Justice Ministry opposes MKs’ pardon request for man who killed his rapist
Yonatan Heilo, serving 12 years for killing Yaron Eilin, has the backing of 65 lawmakers in his bid for release
The Pardons Department of the Justice Ministry on Monday recommended against granting a pardon to a man convicted of killing his rapist and tormentor, despite an appeal by dozens of lawmakers.
In June, 65 Knesset members from both sides of the aisle signed a letter calling on President Reuven Rivlin to pardon Yonatan Heilo, Channel 2 reported.
The letter, drafted by Deputy Knesset Speaker Yoel Hasson (Zionist Union), noted that Heilo, a young man of Ethiopian origin, had no criminal record and was in fact the victim. Heilo, now aged 29, has served five years of a 12-year manslaughter sentence for killing Yaron Eilin, who repeatedly raped, robbed and blackmailed him over a period of several months.
Hasson on Monday called the Justice Ministry decision “outrageous,” saying it “disregards an unprecedented appeal for a pardon by a majority of Knesset members.”
The MK added that he had appealed to both Justice Minister Ayelet Shaked and Rivlin to agree to grant Heilo a pardon.
Eilin, a convicted felon, reportedly made comments to Heilo during a 2010 Lag B’Omer celebration suggesting that he intended to rape him again. Later that evening, when Eilin went to urinate in an alley and had his back turned, Heilo jumped him from behind, strangled him and beat his body with a rock.

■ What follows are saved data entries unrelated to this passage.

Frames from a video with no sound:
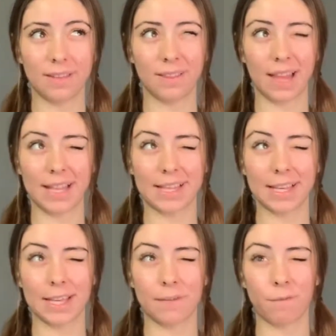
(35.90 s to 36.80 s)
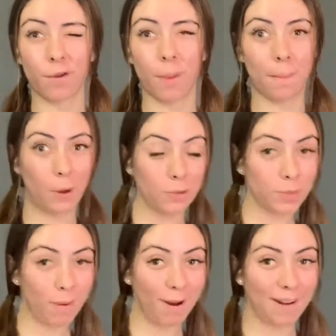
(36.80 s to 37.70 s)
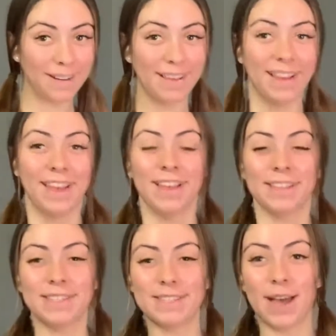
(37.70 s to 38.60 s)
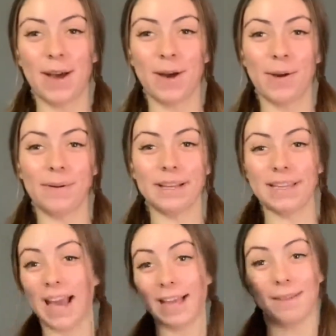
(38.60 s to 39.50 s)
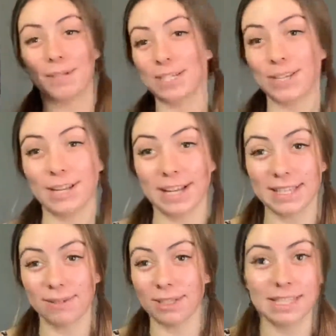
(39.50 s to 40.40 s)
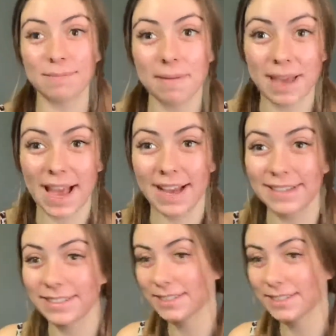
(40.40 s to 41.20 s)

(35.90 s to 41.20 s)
liking it for the most part. So yeah, let me just show you guys what's in my bag.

Heilo turned himself in to police the following day and said he did not intend to kill Eilin, just to teach him a lesson.
Following an appeal, the Supreme Court reversed Heilo’s original murder conviction, instead finding him guilty of manslaughter and reducing his jail time from 20 years to 12.
In the original December 2013 verdict, Lod District Court recognized Heilo as a rape victim, but rejected his claim of self-defense, on the grounds that he hadn’t reported the previous assaults to police and that several weeks had elapsed between the last assault and Eilin’s murder.
But in its response to Heilo’s appeal, the Supreme Court recognized the “ongoing taunting” that he suffered “during a long period of abuse by the deceased toward the appellant, which included a web of violent incidents, threats of violence, including threats on the appellant’s life, financial extortion and sexual abuse, which included two acts of sodomy.”